What about instead of watching it in person you can pay to watch the game live from the sidelines, with VR! I’d pay to watch a live football game on the cowboys sideline! Who wouldn’t want front row seats to an NFL game!?!


I get what your saying too, but I disagree. You watch the NFL to see the players & the game, not so you can see the fans reactions from their couch at home. That’s what YouTube is for…

Robert Nielsen

My problem with mic’ed up players is: There are some things said during a game that are DEFINITELY NSFB! (Not Suitable For Broadcast). Ever watch Sports Illustrated’s “The Hidden NFL?” There’s a whole SEGMENT devoted to sideline chatter and mic’ed up players, starting with Sam Huff, who said things like:

“Hey, 88, you do that one more time, I’m gonna SOCK YOU ONE!”
“Don’t be doin’ that, hitting me on the chin with your elbow!”
“You run that again, you’ll get a BROKEN NOSE! Now, don’t do that!”

Then, they switch to LT (Lawrence Taylor):

“Hit my BEEP leg with his BEEP arm, I’ma break his BEEP neck!”
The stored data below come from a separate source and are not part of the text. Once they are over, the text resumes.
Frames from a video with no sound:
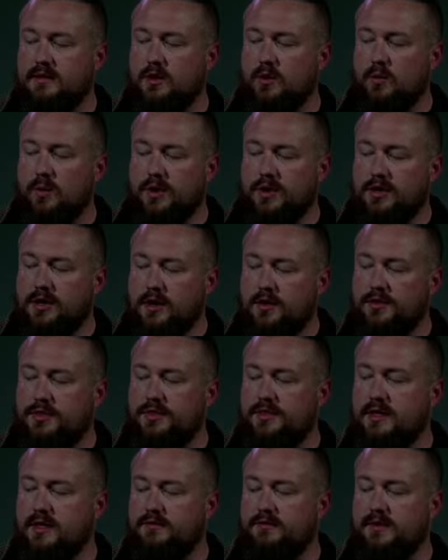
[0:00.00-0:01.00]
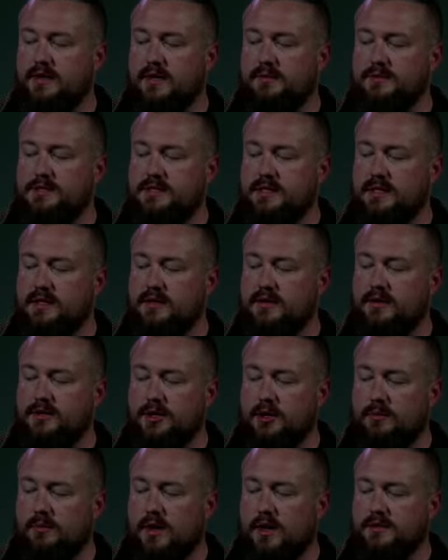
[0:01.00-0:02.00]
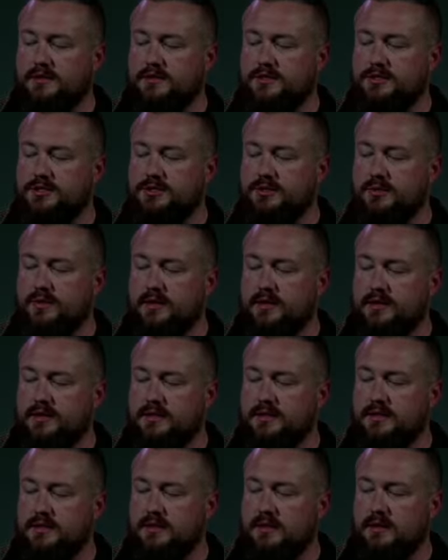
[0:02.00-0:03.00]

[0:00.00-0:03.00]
where no thief comes near and no moth destroys.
This would benefit a team like the Chargers in the sense they have no fan base how many times has Rivers complained he couldn’t hear the count because of the opposing fans at the soccer stadium booing him and the Chargers yet Rivers is on the Colts now yet this would benefit teams with a low fan base and it would prevent drunken fans from fighting and being stupid


I think that fans should be able to go to the games like they are tailgating. The difference would be that they a paying for a parking spot where they can enjoy the game. Each car can hold 4 people. There is a parking spot open in between every spot purchased for social distancing. There are large screens located about the parking lot so that the fans can experience the game live. Prices for the spots would depend on your location. The audio from the fans are pumped into the stadium so that the players can hear the feed back from the fans live. Food and drinks can be purchased from the vendors on the outskirts of the parking lot via an app and the fans receive a text when their Lot order number is ready for pickup. They will never lose their spot as their lot number is dedicated to them. There are also fancy porta potties located throughout where once again you can drive to access. You must enter the Porta Potty one way entry and exit through the other door to leave. The potties are sanitized after each use.